Stowers Institute for Medical Research, Kansas City, MO.
G3 (Bethesda). 2018 Oct 3;8(10):3143-3154. doi: 10.1534/g3.118.200162.
Accurate and comprehensive characterization of genetic variation is essential for deciphering the genetic basis of diseases and other phenotypes. A vast amount of genetic variation stems from large-scale sequence changes arising from the duplication, deletion, inversion, and translocation of sequences. In the past 10 years, high-throughput short reads have greatly expanded our ability to assay sequence variation due to single nucleotide polymorphisms. However, a recent assembly of a second reference genome has revealed that short read genotyping methods miss hundreds of structural variants, including those affecting phenotypes. While genomes assembled using high-coverage long reads can achieve high levels of contiguity and completeness, concerns about cost, errors, and low yield have limited widespread adoption of such sequencing approaches. Here we resequenced the reference strain of (ISO1) on a single Oxford Nanopore MinION flow cell run for 24 hr. Using only reads longer than 1 kb or with at least 30x coverage, we assembled a highly contiguous genome. The addition of inexpensive paired reads and subsequent scaffolding using an optical map technology achieved an assembly with completeness and contiguity comparable to the reference assembly. Comparison of our assembly to the reference assembly of ISO1 uncovered a number of structural variants (SVs), including novel LTR transposable element insertions and duplications affecting genes with developmental, behavioral, and metabolic functions.

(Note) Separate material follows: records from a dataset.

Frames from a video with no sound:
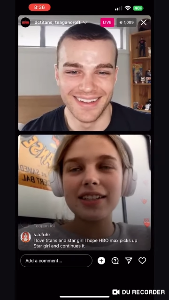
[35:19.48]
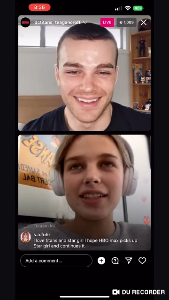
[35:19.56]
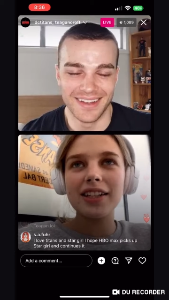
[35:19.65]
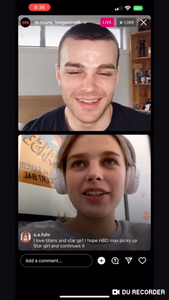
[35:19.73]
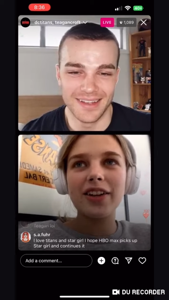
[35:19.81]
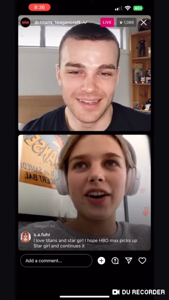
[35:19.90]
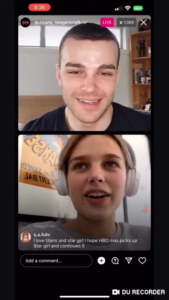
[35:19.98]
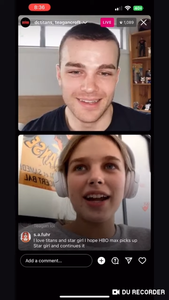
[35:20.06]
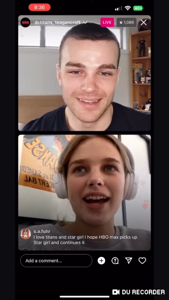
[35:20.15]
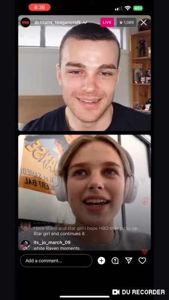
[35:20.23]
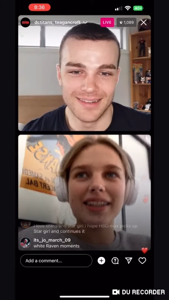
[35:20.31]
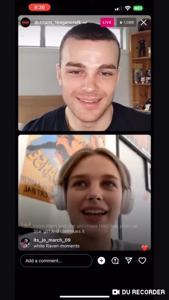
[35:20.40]
Speaker 1: Jinx and
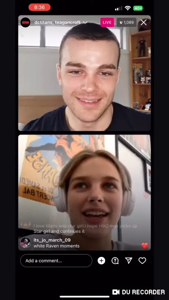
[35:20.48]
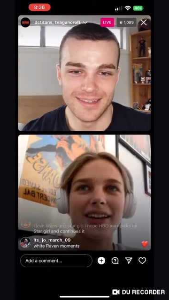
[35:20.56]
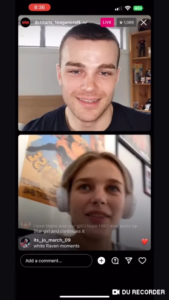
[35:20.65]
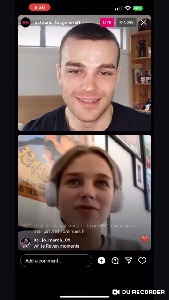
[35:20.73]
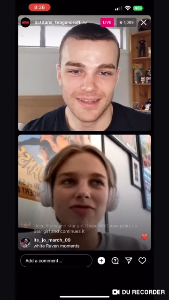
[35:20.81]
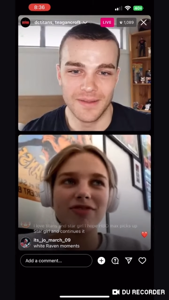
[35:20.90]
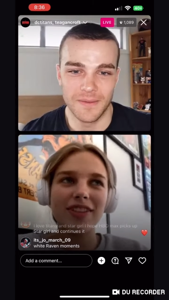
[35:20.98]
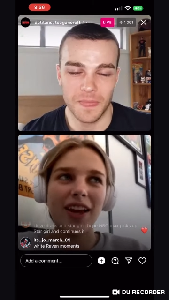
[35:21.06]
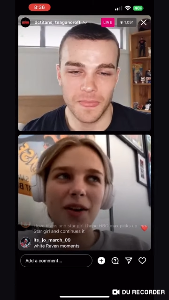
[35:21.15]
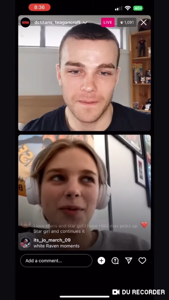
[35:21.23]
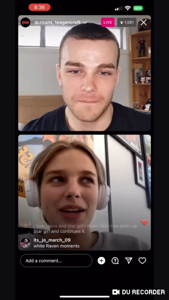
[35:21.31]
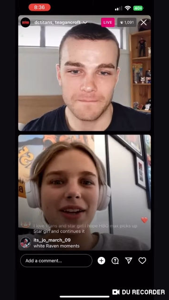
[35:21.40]
Connor had like
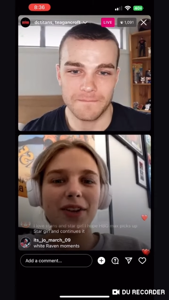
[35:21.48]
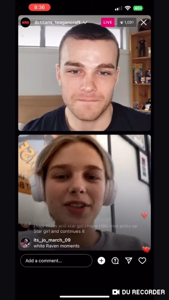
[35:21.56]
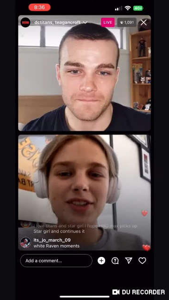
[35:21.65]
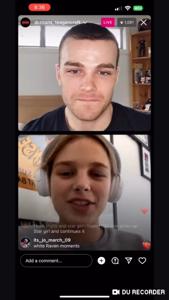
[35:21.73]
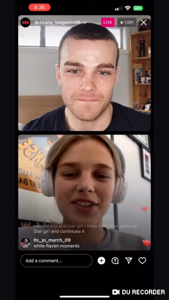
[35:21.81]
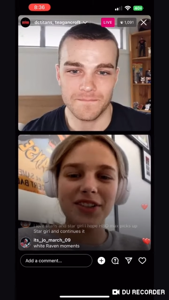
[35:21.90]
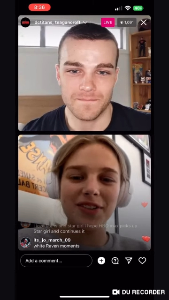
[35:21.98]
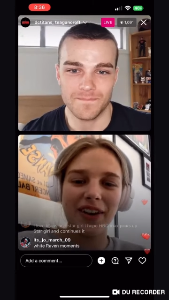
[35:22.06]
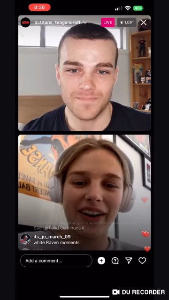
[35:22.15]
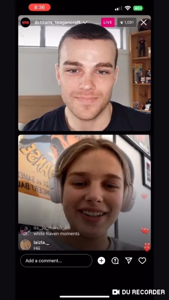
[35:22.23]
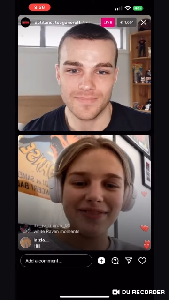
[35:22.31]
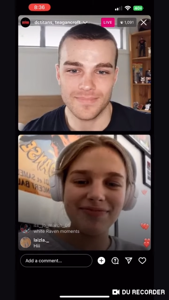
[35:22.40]
like a wink or
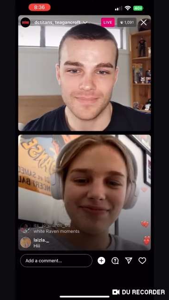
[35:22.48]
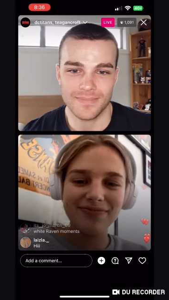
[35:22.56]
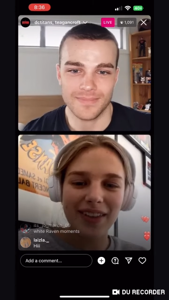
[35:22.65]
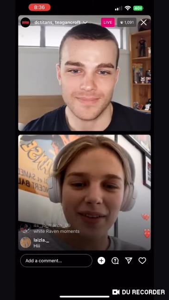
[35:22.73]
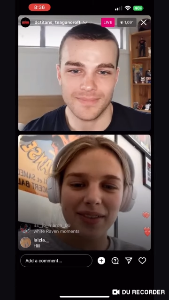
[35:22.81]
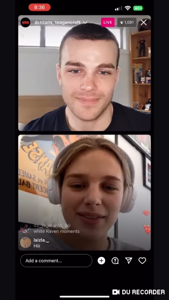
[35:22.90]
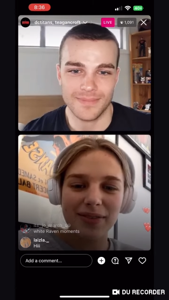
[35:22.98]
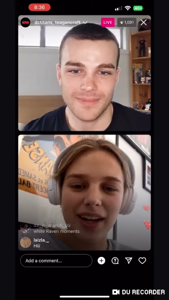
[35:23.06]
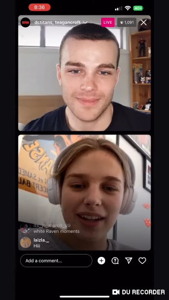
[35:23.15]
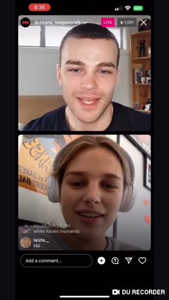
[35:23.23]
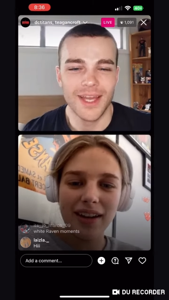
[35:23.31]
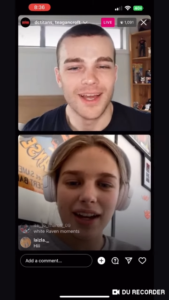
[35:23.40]
two, right? That was
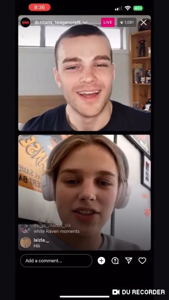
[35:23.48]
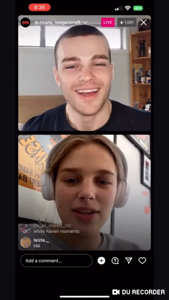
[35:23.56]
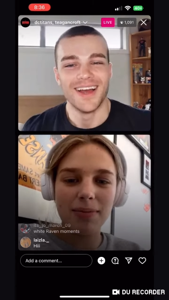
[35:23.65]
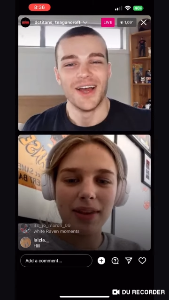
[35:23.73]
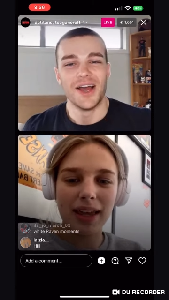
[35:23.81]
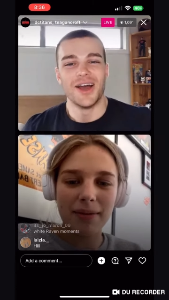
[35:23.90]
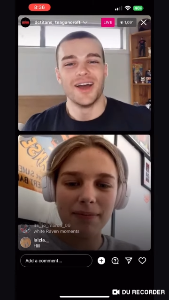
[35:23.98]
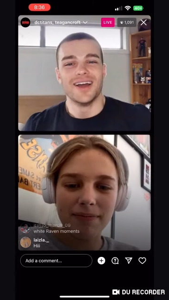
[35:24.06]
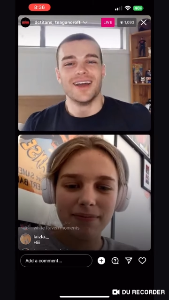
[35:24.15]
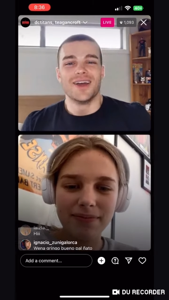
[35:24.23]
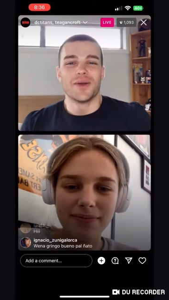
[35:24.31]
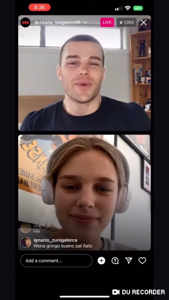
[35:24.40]
fun. I tipped
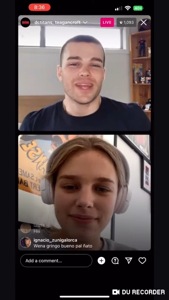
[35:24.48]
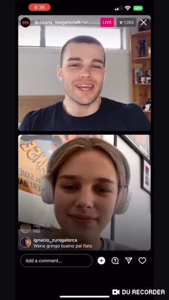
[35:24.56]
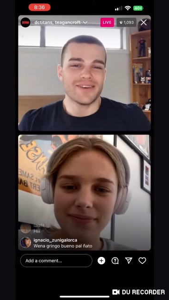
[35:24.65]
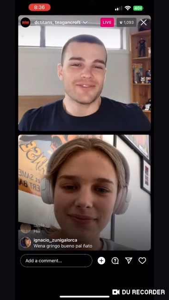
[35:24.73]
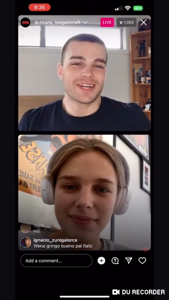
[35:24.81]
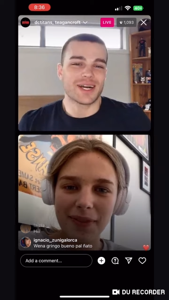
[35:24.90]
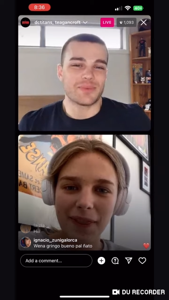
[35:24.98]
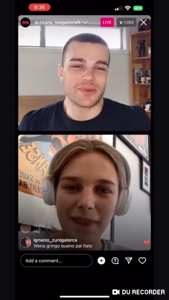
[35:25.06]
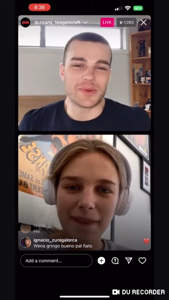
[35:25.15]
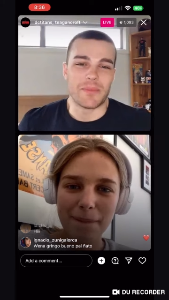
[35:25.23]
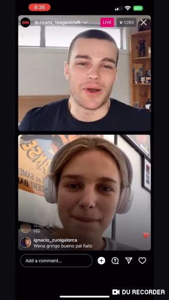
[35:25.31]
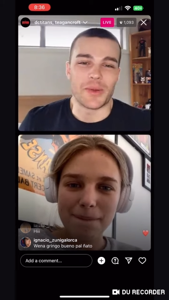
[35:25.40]
them.
Speaker 2: We have a
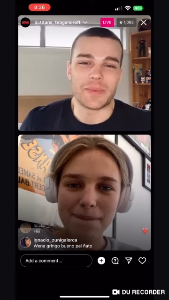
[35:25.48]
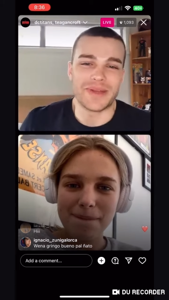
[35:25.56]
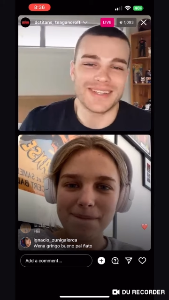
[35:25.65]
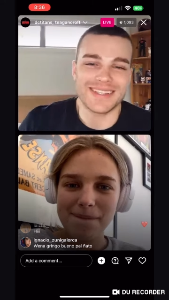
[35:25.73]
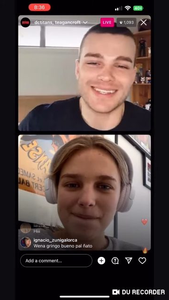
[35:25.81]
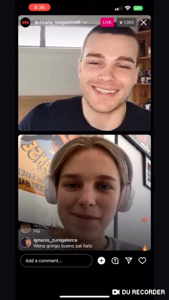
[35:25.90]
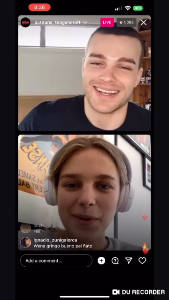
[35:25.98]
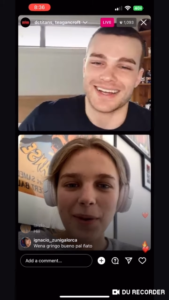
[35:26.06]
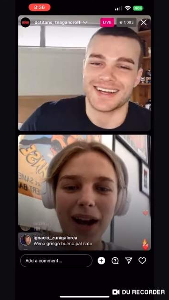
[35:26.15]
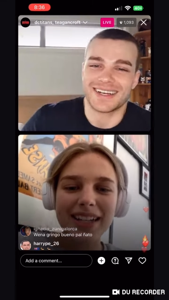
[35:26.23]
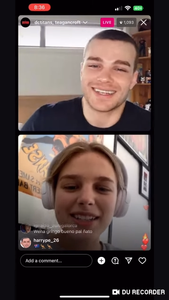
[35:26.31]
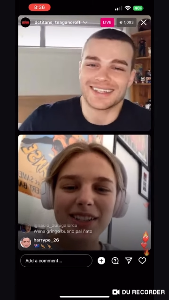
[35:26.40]
couple of
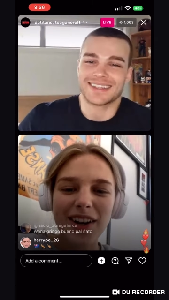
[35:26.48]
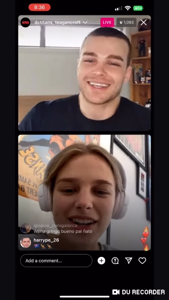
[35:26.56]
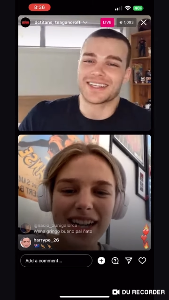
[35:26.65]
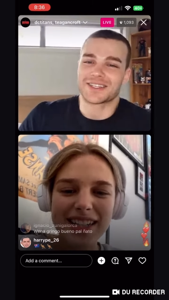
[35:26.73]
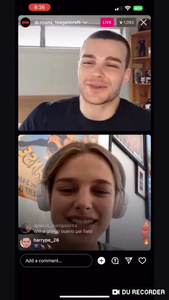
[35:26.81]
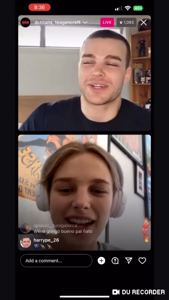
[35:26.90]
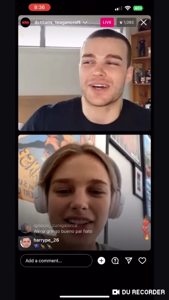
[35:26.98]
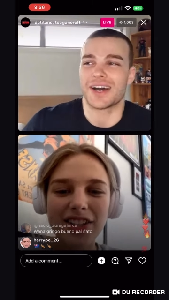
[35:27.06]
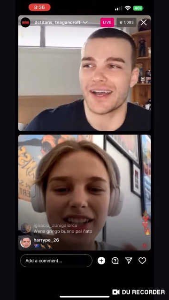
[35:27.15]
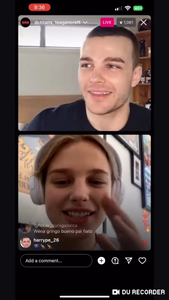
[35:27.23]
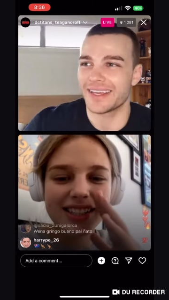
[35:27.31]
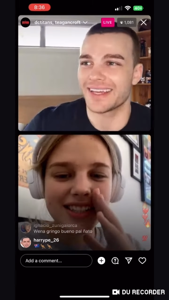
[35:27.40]
moments, uh, Lisa and
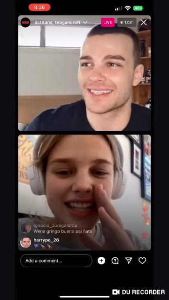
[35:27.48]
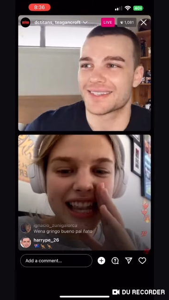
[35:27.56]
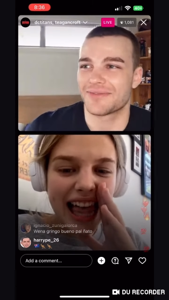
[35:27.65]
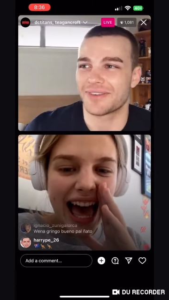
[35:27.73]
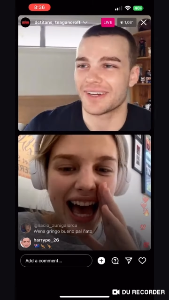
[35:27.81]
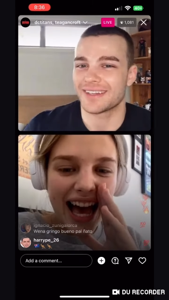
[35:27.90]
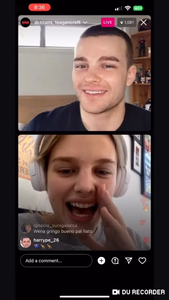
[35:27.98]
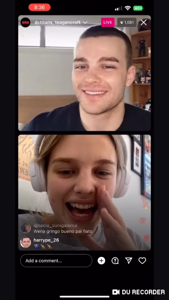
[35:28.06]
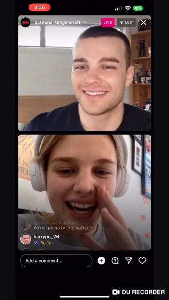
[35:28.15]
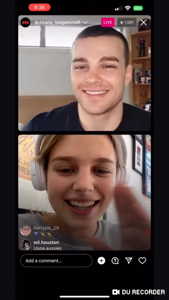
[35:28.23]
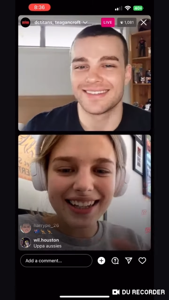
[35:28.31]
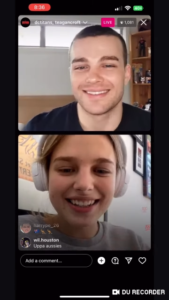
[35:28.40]
I. I think it's
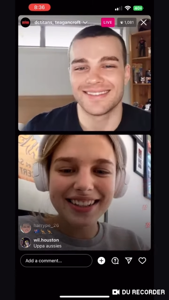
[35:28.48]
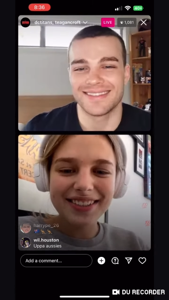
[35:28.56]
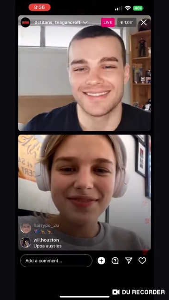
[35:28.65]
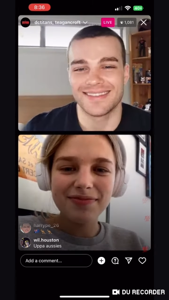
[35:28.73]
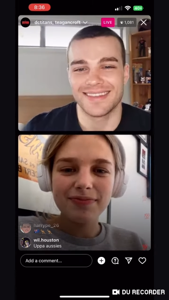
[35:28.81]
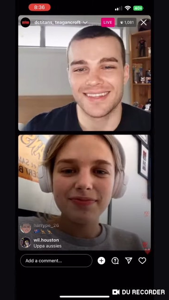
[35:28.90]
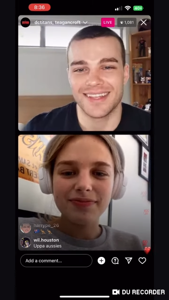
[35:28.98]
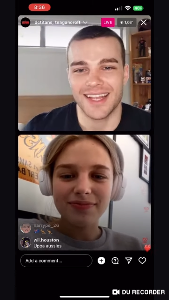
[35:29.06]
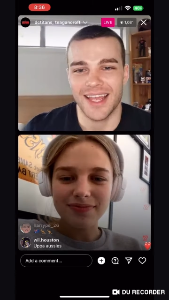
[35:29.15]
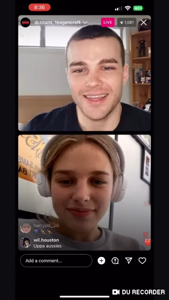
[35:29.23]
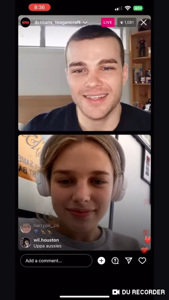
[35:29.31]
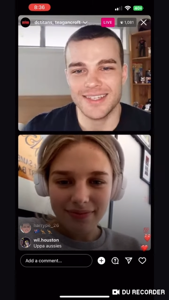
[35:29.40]
fun.
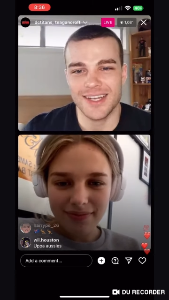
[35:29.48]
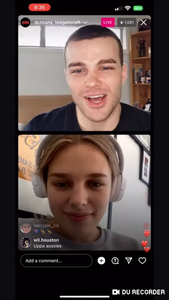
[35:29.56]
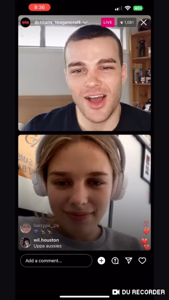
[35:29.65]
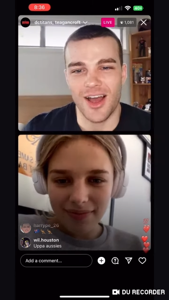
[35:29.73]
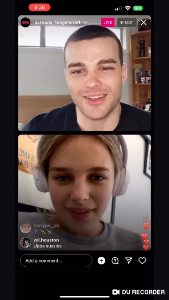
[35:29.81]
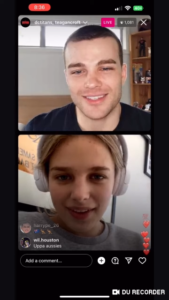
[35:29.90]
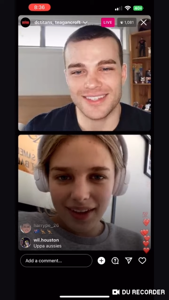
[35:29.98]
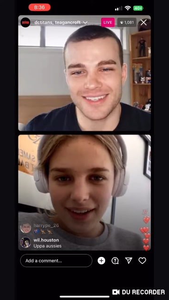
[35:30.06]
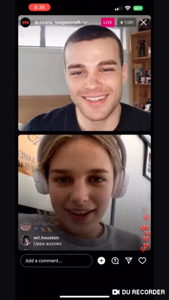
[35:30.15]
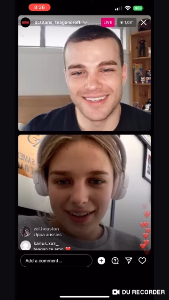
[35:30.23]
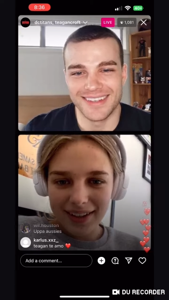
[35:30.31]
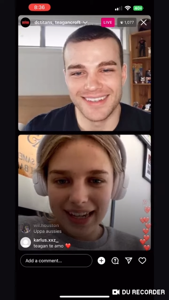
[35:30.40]
He's not.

Collectively, these SVs provide a snapshot of the dynamics of genome evolution. Furthermore, our assembly and comparison to the reference genome demonstrates that high-quality assembly of reference genomes and comprehensive variant discovery using such assemblies are now possible by a single lab for under $1,000 (USD).
准确而全面地表征遗传变异对于解读疾病和其他表型的遗传基础至关重要。大量的遗传变异源于序列的复制、缺失、倒位和易位所产生的大规模序列变化。在过去十年中,高通量短读长极大地扩展了我们检测单核苷酸多态性导致的序列变异的能力。然而,最近对第二个参考基因组的组装表明,短读长基因分型方法会遗漏数百个结构变异,包括那些影响表型的变异。虽然使用高覆盖度长读长组装的基因组可以实现高水平的连续性和完整性,但对成本、错误和低产量的担忧限制了此类测序方法的广泛应用。在这里,我们在单个牛津纳米孔MinION流动槽上运行24小时对(ISO1)参考菌株进行了重测序。仅使用长度超过1 kb或至少有30倍覆盖度的读长,我们组装了一个高度连续的基因组。添加廉价的配对读长并随后使用光学图谱技术进行支架构建,得到了一个完整性和连续性与参考组装相当的组装体。将我们的组装体与ISO1的参考组装体进行比较,发现了许多结构变异(SVs),包括影响具有发育、行为和代谢功能基因的新型LTR转座元件插入和重复。总体而言,这些SVs提供了基因组进化动态的一个快照。此外,我们的组装以及与参考基因组的比较表明,单个实验室现在可以以低于1000美元(美元)的成本完成高质量的参考基因组组装以及使用此类组装体进行全面的变异发现。